▸ **Exercise data**:

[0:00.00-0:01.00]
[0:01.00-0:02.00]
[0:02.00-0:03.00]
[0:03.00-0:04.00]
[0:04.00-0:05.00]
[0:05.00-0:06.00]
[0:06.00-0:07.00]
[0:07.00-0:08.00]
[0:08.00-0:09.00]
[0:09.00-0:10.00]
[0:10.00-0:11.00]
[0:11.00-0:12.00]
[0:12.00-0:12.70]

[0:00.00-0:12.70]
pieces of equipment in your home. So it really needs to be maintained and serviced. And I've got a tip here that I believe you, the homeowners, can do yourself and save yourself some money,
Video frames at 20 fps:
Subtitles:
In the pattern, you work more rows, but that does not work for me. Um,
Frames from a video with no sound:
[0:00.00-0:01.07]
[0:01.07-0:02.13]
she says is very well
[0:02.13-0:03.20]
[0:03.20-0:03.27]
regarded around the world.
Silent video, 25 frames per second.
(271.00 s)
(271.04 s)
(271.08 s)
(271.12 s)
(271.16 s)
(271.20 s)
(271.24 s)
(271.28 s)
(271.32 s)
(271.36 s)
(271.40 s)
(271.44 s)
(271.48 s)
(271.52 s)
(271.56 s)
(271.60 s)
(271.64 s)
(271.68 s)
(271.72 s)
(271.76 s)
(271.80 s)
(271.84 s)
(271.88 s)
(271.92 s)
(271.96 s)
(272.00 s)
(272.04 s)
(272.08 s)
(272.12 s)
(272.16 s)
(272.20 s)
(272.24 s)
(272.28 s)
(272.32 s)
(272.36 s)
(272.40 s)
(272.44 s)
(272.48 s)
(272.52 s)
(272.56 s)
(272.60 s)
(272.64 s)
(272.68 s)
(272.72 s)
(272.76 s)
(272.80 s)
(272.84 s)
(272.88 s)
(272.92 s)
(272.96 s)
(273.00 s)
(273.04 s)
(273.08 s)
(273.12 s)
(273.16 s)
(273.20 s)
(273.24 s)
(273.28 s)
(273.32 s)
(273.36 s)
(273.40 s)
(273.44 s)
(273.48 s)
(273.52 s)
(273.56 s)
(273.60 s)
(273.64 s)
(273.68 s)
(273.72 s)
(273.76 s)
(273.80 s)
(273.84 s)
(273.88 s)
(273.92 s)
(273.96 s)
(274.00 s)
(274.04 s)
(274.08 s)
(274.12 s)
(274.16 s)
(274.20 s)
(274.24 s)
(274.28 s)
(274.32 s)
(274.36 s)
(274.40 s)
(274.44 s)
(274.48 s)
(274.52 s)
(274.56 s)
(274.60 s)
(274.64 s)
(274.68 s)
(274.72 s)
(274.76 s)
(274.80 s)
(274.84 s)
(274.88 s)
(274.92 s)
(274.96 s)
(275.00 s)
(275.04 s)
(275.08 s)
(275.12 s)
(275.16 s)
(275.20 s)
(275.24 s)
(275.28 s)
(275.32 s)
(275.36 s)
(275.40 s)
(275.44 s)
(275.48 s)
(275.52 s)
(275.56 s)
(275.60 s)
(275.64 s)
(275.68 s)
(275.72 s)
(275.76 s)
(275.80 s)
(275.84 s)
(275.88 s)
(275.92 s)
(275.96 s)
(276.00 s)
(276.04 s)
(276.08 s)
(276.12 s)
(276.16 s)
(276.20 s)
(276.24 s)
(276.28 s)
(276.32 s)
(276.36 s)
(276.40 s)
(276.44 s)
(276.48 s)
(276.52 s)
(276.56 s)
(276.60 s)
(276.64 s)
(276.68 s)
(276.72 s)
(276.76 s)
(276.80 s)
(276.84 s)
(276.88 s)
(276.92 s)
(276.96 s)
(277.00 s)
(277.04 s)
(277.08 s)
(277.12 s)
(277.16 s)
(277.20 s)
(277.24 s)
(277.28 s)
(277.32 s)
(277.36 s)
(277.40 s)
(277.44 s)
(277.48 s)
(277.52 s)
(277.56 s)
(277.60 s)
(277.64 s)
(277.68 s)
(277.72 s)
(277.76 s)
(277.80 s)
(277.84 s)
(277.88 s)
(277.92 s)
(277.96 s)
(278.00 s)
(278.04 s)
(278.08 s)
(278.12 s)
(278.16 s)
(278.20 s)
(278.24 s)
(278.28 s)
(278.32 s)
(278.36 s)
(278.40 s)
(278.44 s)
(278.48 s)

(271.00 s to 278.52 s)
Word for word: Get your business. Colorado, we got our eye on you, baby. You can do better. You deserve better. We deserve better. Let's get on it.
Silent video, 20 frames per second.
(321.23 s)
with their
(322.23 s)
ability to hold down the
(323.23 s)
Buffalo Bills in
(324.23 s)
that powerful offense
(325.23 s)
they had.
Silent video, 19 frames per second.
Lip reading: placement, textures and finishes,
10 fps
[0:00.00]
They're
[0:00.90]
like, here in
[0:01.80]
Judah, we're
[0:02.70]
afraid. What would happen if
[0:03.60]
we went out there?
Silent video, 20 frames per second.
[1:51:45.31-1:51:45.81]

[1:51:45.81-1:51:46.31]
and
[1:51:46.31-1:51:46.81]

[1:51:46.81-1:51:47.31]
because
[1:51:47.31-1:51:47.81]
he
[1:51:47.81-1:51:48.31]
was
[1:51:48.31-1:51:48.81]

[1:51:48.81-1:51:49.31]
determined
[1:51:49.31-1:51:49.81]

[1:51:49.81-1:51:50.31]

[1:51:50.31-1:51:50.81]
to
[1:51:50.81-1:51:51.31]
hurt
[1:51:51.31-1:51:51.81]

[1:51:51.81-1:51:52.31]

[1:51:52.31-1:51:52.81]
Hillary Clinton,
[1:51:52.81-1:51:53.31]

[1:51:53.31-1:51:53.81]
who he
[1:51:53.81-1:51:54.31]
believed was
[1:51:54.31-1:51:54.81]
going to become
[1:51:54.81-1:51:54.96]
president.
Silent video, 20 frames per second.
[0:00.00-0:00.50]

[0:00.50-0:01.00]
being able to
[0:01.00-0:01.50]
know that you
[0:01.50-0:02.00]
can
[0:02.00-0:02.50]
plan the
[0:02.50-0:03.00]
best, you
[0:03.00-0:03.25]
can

▸ **What you have to do**: All entries are to be printed once more, exactly as given.

▸ **Task output**:
[0:00.00-0:01.00]
[0:01.00-0:02.00]
[0:02.00-0:03.00]
[0:03.00-0:04.00]
[0:04.00-0:05.00]
[0:05.00-0:06.00]
[0:06.00-0:07.00]
[0:07.00-0:08.00]
[0:08.00-0:09.00]
[0:09.00-0:10.00]
[0:10.00-0:11.00]
[0:11.00-0:12.00]
[0:12.00-0:12.70]

[0:00.00-0:12.70]
pieces of equipment in your home. So it really needs to be maintained and serviced. And I've got a tip here that I believe you, the homeowners, can do yourself and save yourself some money,
Video frames at 20 fps:
Subtitles:
In the pattern, you work more rows, but that does not work for me. Um,
Frames from a video with no sound:
[0:00.00-0:01.07]
[0:01.07-0:02.13]
she says is very well
[0:02.13-0:03.20]
[0:03.20-0:03.27]
regarded around the world.
Silent video, 25 frames per second.
(271.00 s)
(271.04 s)
(271.08 s)
(271.12 s)
(271.16 s)
(271.20 s)
(271.24 s)
(271.28 s)
(271.32 s)
(271.36 s)
(271.40 s)
(271.44 s)
(271.48 s)
(271.52 s)
(271.56 s)
(271.60 s)
(271.64 s)
(271.68 s)
(271.72 s)
(271.76 s)
(271.80 s)
(271.84 s)
(271.88 s)
(271.92 s)
(271.96 s)
(272.00 s)
(272.04 s)
(272.08 s)
(272.12 s)
(272.16 s)
(272.20 s)
(272.24 s)
(272.28 s)
(272.32 s)
(272.36 s)
(272.40 s)
(272.44 s)
(272.48 s)
(272.52 s)
(272.56 s)
(272.60 s)
(272.64 s)
(272.68 s)
(272.72 s)
(272.76 s)
(272.80 s)
(272.84 s)
(272.88 s)
(272.92 s)
(272.96 s)
(273.00 s)
(273.04 s)
(273.08 s)
(273.12 s)
(273.16 s)
(273.20 s)
(273.24 s)
(273.28 s)
(273.32 s)
(273.36 s)
(273.40 s)
(273.44 s)
(273.48 s)
(273.52 s)
(273.56 s)
(273.60 s)
(273.64 s)
(273.68 s)
(273.72 s)
(273.76 s)
(273.80 s)
(273.84 s)
(273.88 s)
(273.92 s)
(273.96 s)
(274.00 s)
(274.04 s)
(274.08 s)
(274.12 s)
(274.16 s)
(274.20 s)
(274.24 s)
(274.28 s)
(274.32 s)
(274.36 s)
(274.40 s)
(274.44 s)
(274.48 s)
(274.52 s)
(274.56 s)
(274.60 s)
(274.64 s)
(274.68 s)
(274.72 s)
(274.76 s)
(274.80 s)
(274.84 s)
(274.88 s)
(274.92 s)
(274.96 s)
(275.00 s)
(275.04 s)
(275.08 s)
(275.12 s)
(275.16 s)
(275.20 s)
(275.24 s)
(275.28 s)
(275.32 s)
(275.36 s)
(275.40 s)
(275.44 s)
(275.48 s)
(275.52 s)
(275.56 s)
(275.60 s)
(275.64 s)
(275.68 s)
(275.72 s)
(275.76 s)
(275.80 s)
(275.84 s)
(275.88 s)
(275.92 s)
(275.96 s)
(276.00 s)
(276.04 s)
(276.08 s)
(276.12 s)
(276.16 s)
(276.20 s)
(276.24 s)
(276.28 s)
(276.32 s)
(276.36 s)
(276.40 s)
(276.44 s)
(276.48 s)
(276.52 s)
(276.56 s)
(276.60 s)
(276.64 s)
(276.68 s)
(276.72 s)
(276.76 s)
(276.80 s)
(276.84 s)
(276.88 s)
(276.92 s)
(276.96 s)
(277.00 s)
(277.04 s)
(277.08 s)
(277.12 s)
(277.16 s)
(277.20 s)
(277.24 s)
(277.28 s)
(277.32 s)
(277.36 s)
(277.40 s)
(277.44 s)
(277.48 s)
(277.52 s)
(277.56 s)
(277.60 s)
(277.64 s)
(277.68 s)
(277.72 s)
(277.76 s)
(277.80 s)
(277.84 s)
(277.88 s)
(277.92 s)
(277.96 s)
(278.00 s)
(278.04 s)
(278.08 s)
(278.12 s)
(278.16 s)
(278.20 s)
(278.24 s)
(278.28 s)
(278.32 s)
(278.36 s)
(278.40 s)
(278.44 s)
(278.48 s)

(271.00 s to 278.52 s)
Word for word: Get your business. Colorado, we got our eye on you, baby. You can do better. You deserve better. We deserve better. Let's get on it.
Silent video, 20 frames per second.
(321.23 s)
with their
(322.23 s)
ability to hold down the
(323.23 s)
Buffalo Bills in
(324.23 s)
that powerful offense
(325.23 s)
they had.
Silent video, 19 frames per second.
Lip reading: placement, textures and finishes,
10 fps
[0:00.00]
They're
[0:00.90]
like, here in
[0:01.80]
Judah, we're
[0:02.70]
afraid. What would happen if
[0:03.60]
we went out there?
Silent video, 20 frames per second.
[1:51:45.31-1:51:45.81]

[1:51:45.81-1:51:46.31]
and
[1:51:46.31-1:51:46.81]

[1:51:46.81-1:51:47.31]
because
[1:51:47.31-1:51:47.81]
he
[1:51:47.81-1:51:48.31]
was
[1:51:48.31-1:51:48.81]

[1:51:48.81-1:51:49.31]
determined
[1:51:49.31-1:51:49.81]

[1:51:49.81-1:51:50.31]

[1:51:50.31-1:51:50.81]
to
[1:51:50.81-1:51:51.31]
hurt
[1:51:51.31-1:51:51.81]

[1:51:51.81-1:51:52.31]

[1:51:52.31-1:51:52.81]
Hillary Clinton,
[1:51:52.81-1:51:53.31]

[1:51:53.31-1:51:53.81]
who he
[1:51:53.81-1:51:54.31]
believed was
[1:51:54.31-1:51:54.81]
going to become
[1:51:54.81-1:51:54.96]
president.
Silent video, 20 frames per second.
[0:00.00-0:00.50]

[0:00.50-0:01.00]
being able to
[0:01.00-0:01.50]
know that you
[0:01.50-0:02.00]
can
[0:02.00-0:02.50]
plan the
[0:02.50-0:03.00]
best, you
[0:03.00-0:03.25]
can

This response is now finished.